▶ [Records for processing]
━━━━━━

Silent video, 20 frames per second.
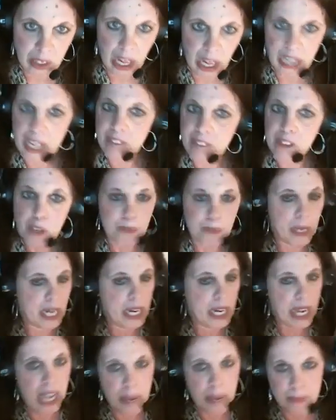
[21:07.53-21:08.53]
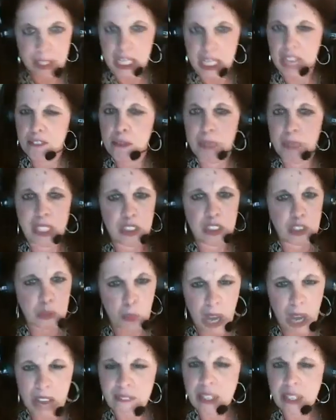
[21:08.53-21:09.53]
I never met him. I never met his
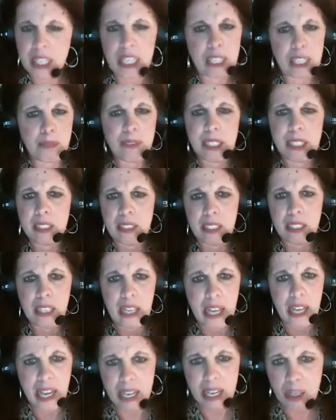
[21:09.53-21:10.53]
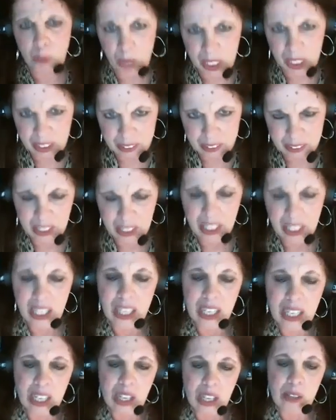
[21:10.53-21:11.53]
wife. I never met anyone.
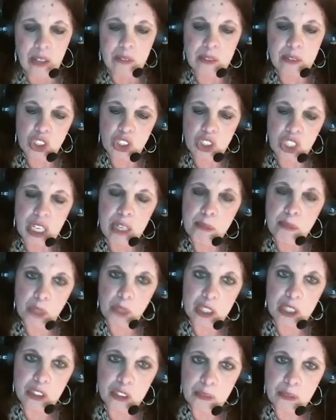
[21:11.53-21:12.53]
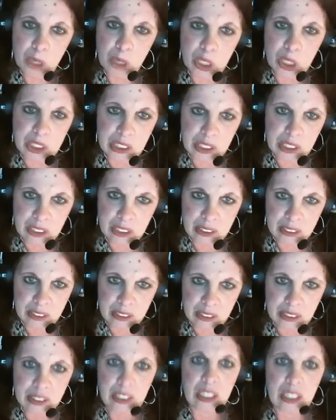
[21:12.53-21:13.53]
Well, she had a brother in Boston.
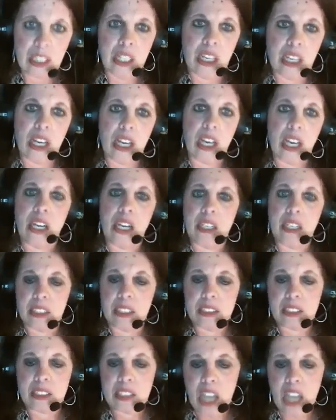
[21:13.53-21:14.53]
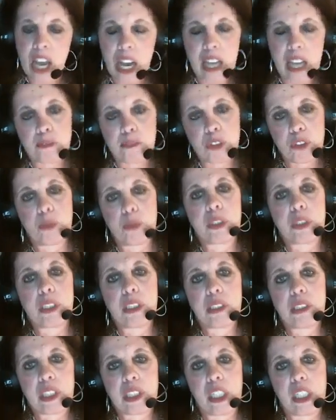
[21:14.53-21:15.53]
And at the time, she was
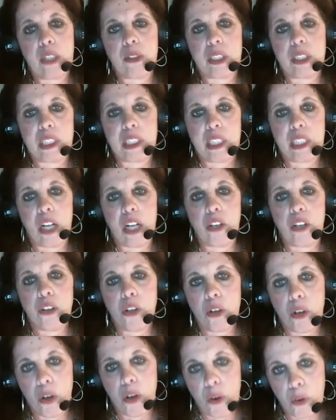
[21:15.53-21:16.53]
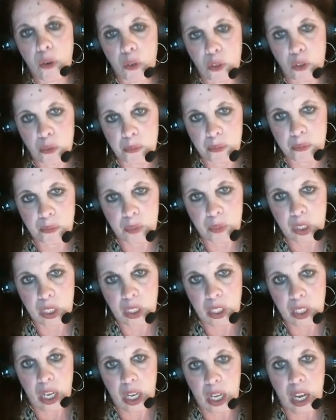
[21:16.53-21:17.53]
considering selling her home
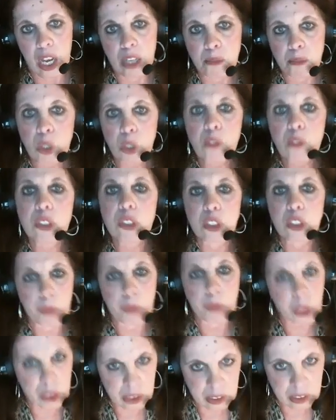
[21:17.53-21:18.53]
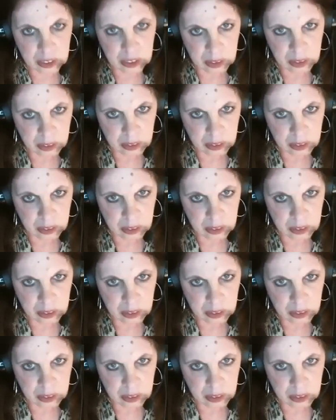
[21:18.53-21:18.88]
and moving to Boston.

━━━━━━

▶ [About this exercise] The records above should be returned exactly; no image belongs in the copy.

▶ [Written reply]
Silent video, 20 frames per second.
[21:07.53-21:08.53]
[21:08.53-21:09.53]
I never met him. I never met his
[21:09.53-21:10.53]
[21:10.53-21:11.53]
wife. I never met anyone.
[21:11.53-21:12.53]
[21:12.53-21:13.53]
Well, she had a brother in Boston.
[21:13.53-21:14.53]
[21:14.53-21:15.53]
And at the time, she was
[21:15.53-21:16.53]
[21:16.53-21:17.53]
considering selling her home
[21:17.53-21:18.53]
[21:18.53-21:18.88]
and moving to Boston.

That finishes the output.